---------- LISTED RECORDS

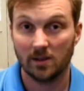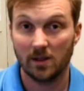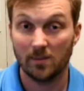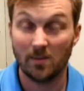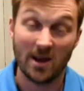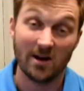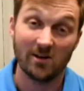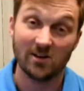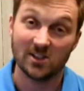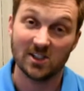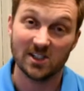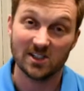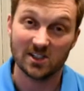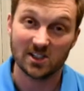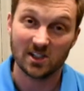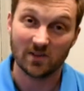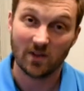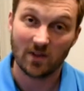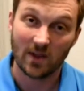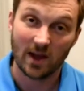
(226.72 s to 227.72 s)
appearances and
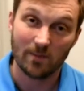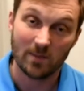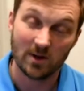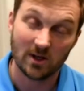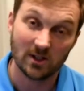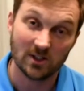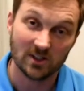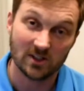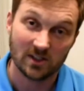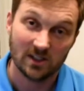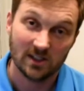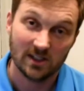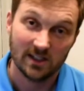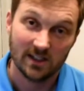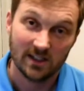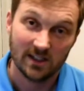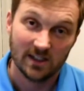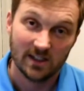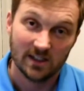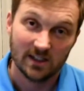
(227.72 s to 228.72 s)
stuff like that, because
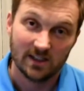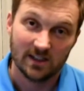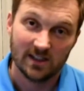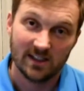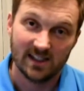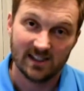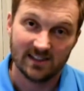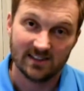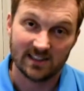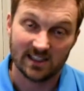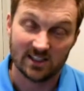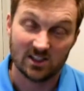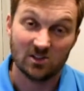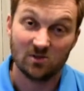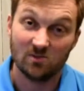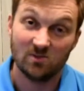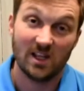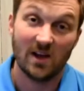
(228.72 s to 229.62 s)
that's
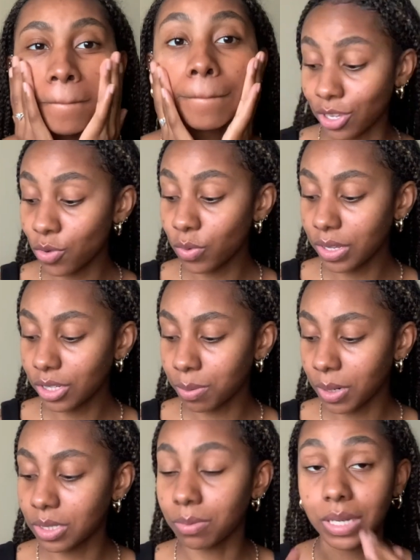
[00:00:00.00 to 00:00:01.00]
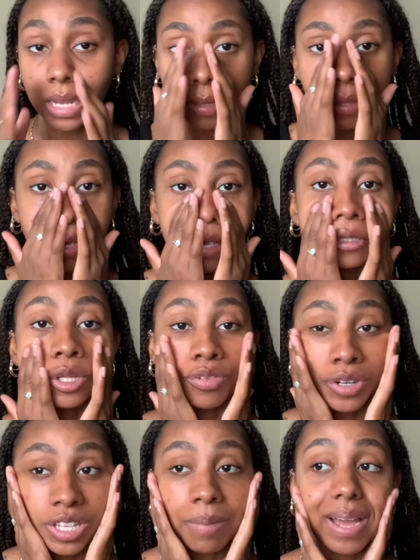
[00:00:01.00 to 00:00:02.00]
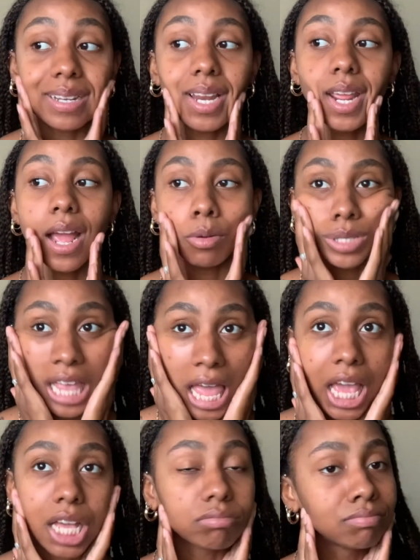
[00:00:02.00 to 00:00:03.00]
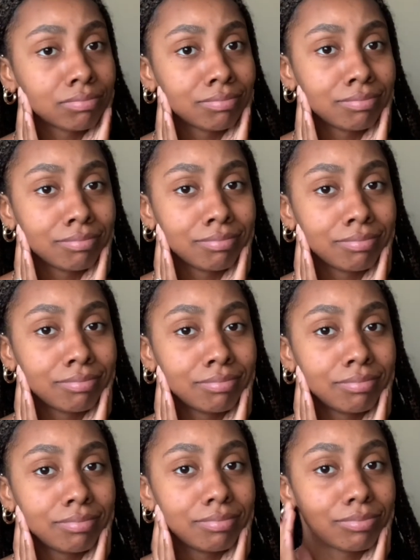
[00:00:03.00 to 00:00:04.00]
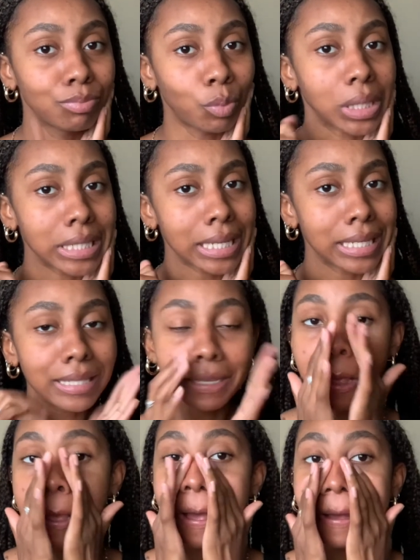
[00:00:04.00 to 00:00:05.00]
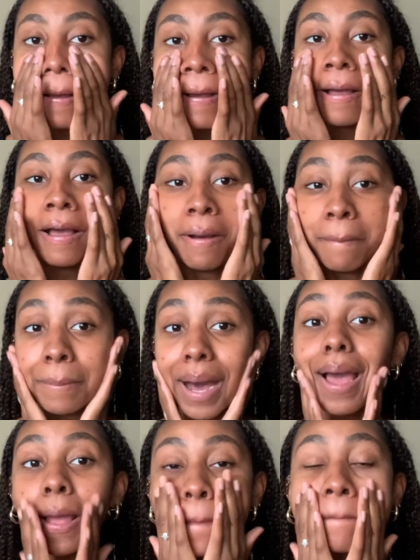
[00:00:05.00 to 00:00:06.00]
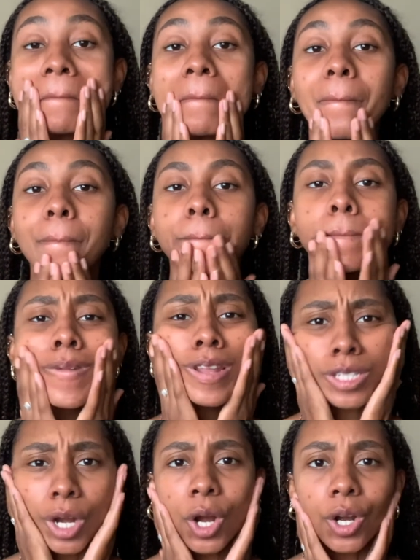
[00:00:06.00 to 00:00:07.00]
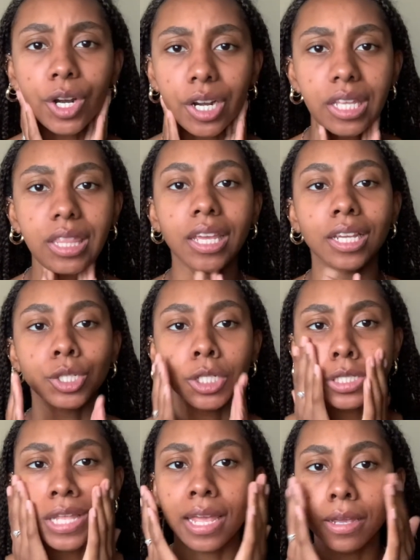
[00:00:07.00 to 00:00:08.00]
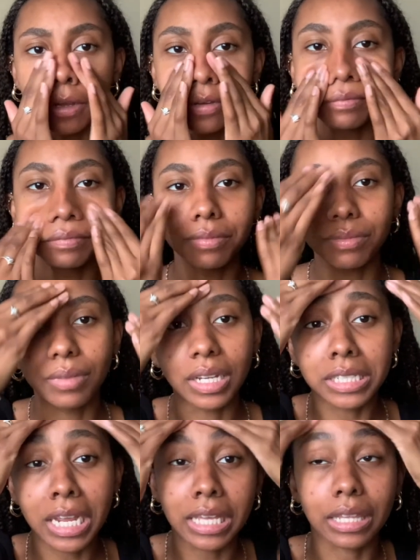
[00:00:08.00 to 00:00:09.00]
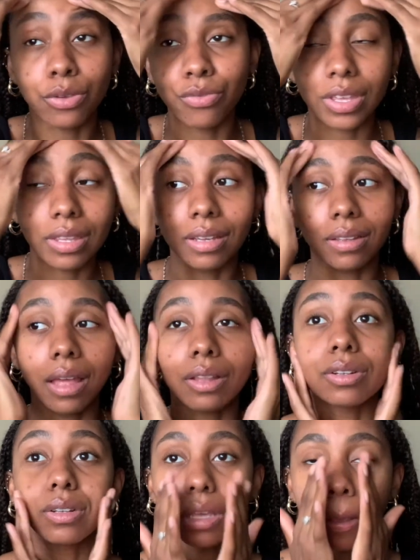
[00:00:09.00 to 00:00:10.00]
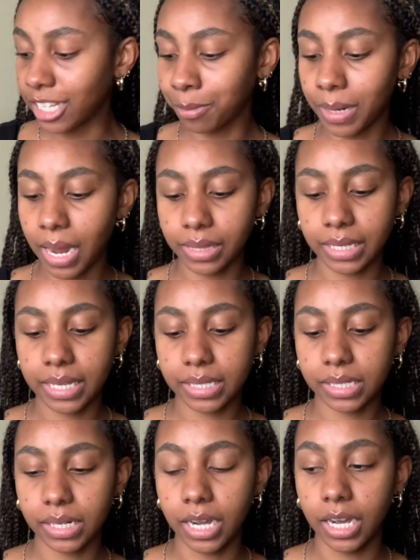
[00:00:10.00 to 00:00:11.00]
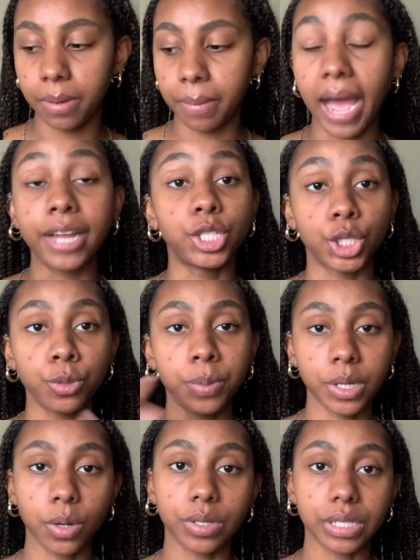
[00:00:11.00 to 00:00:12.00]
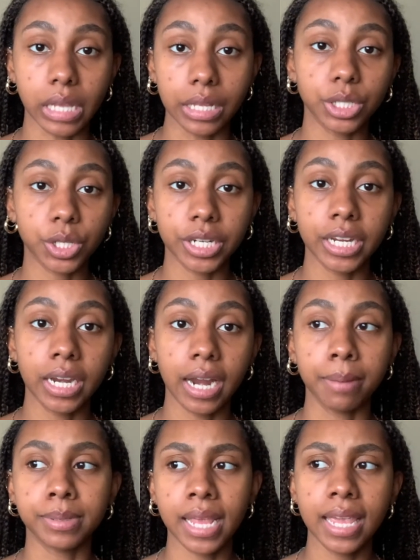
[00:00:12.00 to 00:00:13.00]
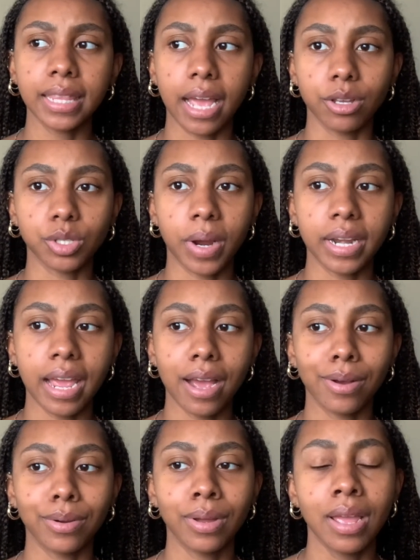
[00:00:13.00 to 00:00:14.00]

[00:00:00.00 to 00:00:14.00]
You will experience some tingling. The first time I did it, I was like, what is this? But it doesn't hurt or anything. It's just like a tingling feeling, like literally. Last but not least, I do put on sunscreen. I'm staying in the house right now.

--------------------
---------- LISTED RECORDS

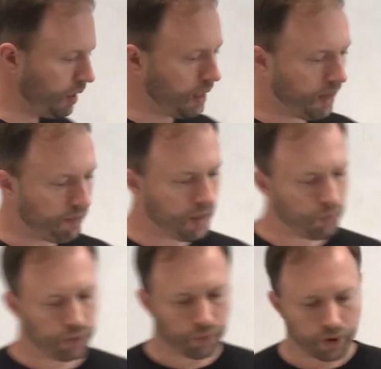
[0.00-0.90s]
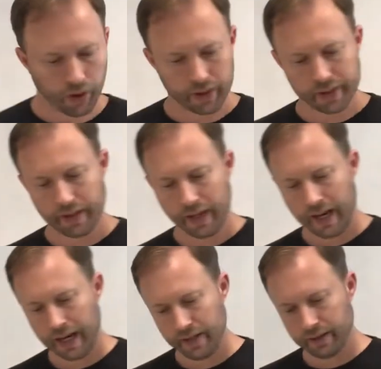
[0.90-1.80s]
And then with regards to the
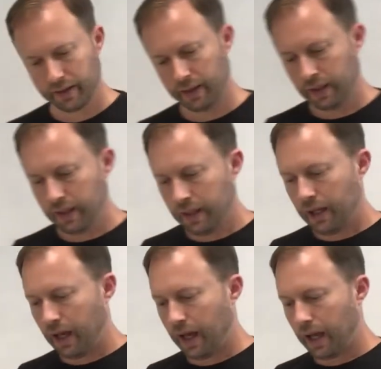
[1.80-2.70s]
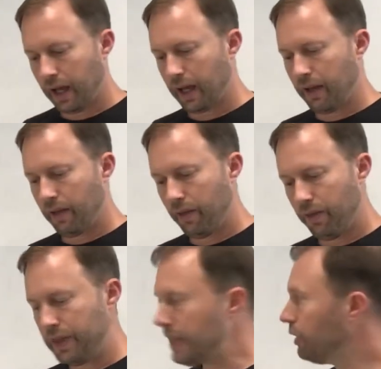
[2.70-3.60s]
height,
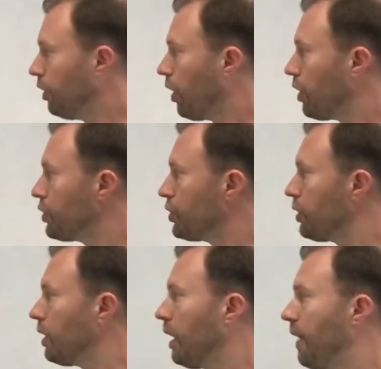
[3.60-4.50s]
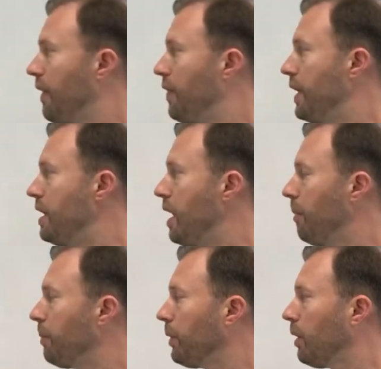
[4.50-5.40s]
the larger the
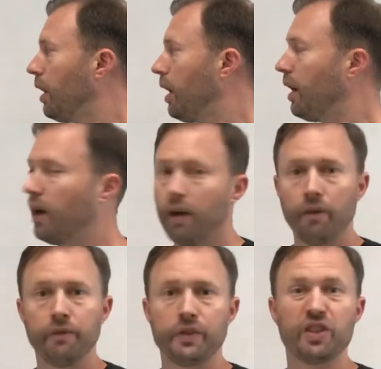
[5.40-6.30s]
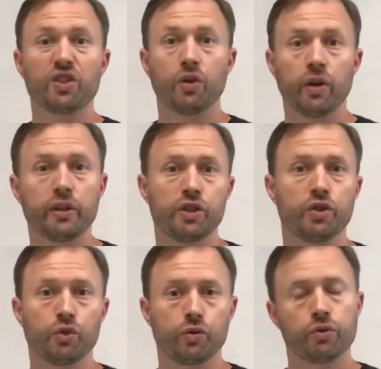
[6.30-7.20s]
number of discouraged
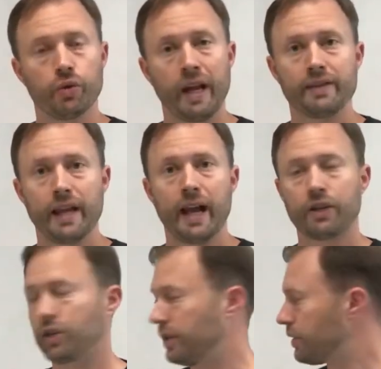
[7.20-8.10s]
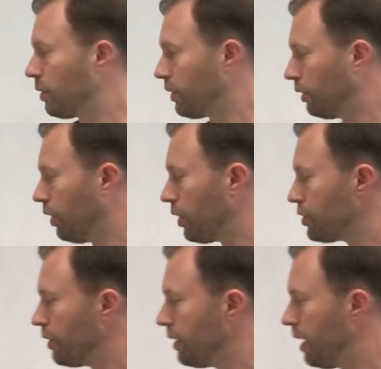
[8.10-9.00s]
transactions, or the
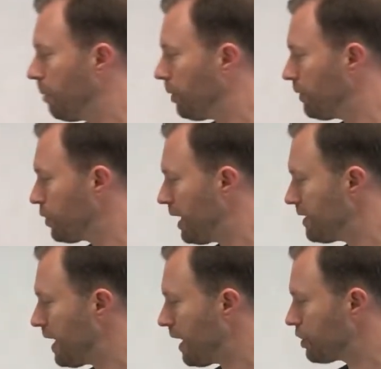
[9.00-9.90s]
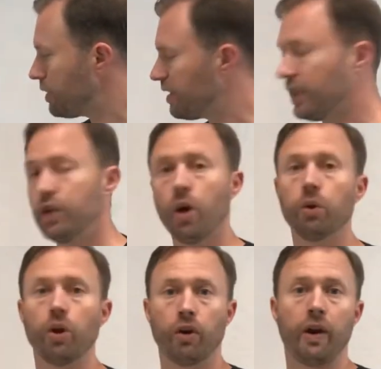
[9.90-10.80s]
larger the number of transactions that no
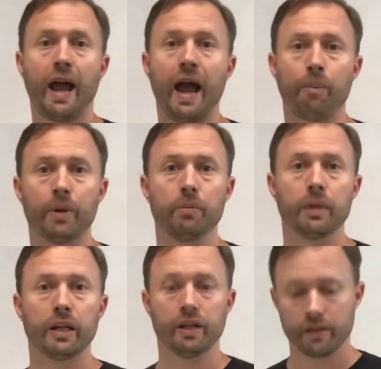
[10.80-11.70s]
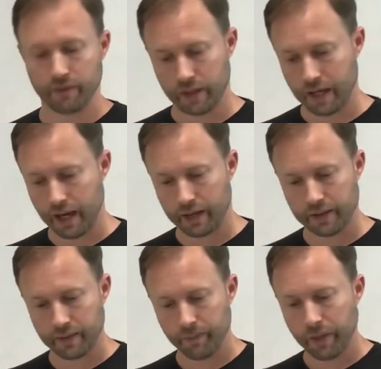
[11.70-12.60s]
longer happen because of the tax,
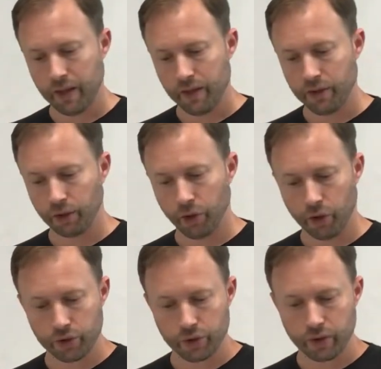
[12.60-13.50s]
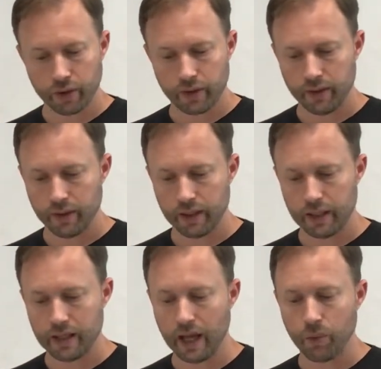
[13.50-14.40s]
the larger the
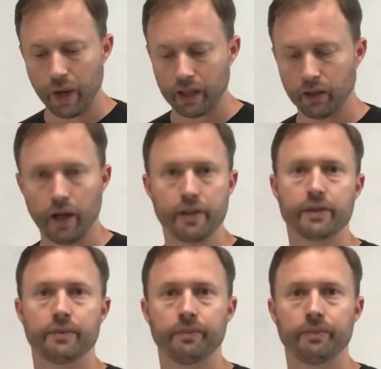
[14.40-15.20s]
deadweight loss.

--------------------

WORK TO BE COMPLETED –
Look above for the line with "(226.72 s to 227.72 s)" and the line with "[00:00:04.00 to 00:00:05.00]". Copy them and every line between, exactly, but no pictures.

ANSWER –
(226.72 s to 227.72 s)
appearances and
(227.72 s to 228.72 s)
stuff like that, because
(228.72 s to 229.62 s)
that's
[00:00:00.00 to 00:00:01.00]
[00:00:01.00 to 00:00:02.00]
[00:00:02.00 to 00:00:03.00]
[00:00:03.00 to 00:00:04.00]
[00:00:04.00 to 00:00:05.00]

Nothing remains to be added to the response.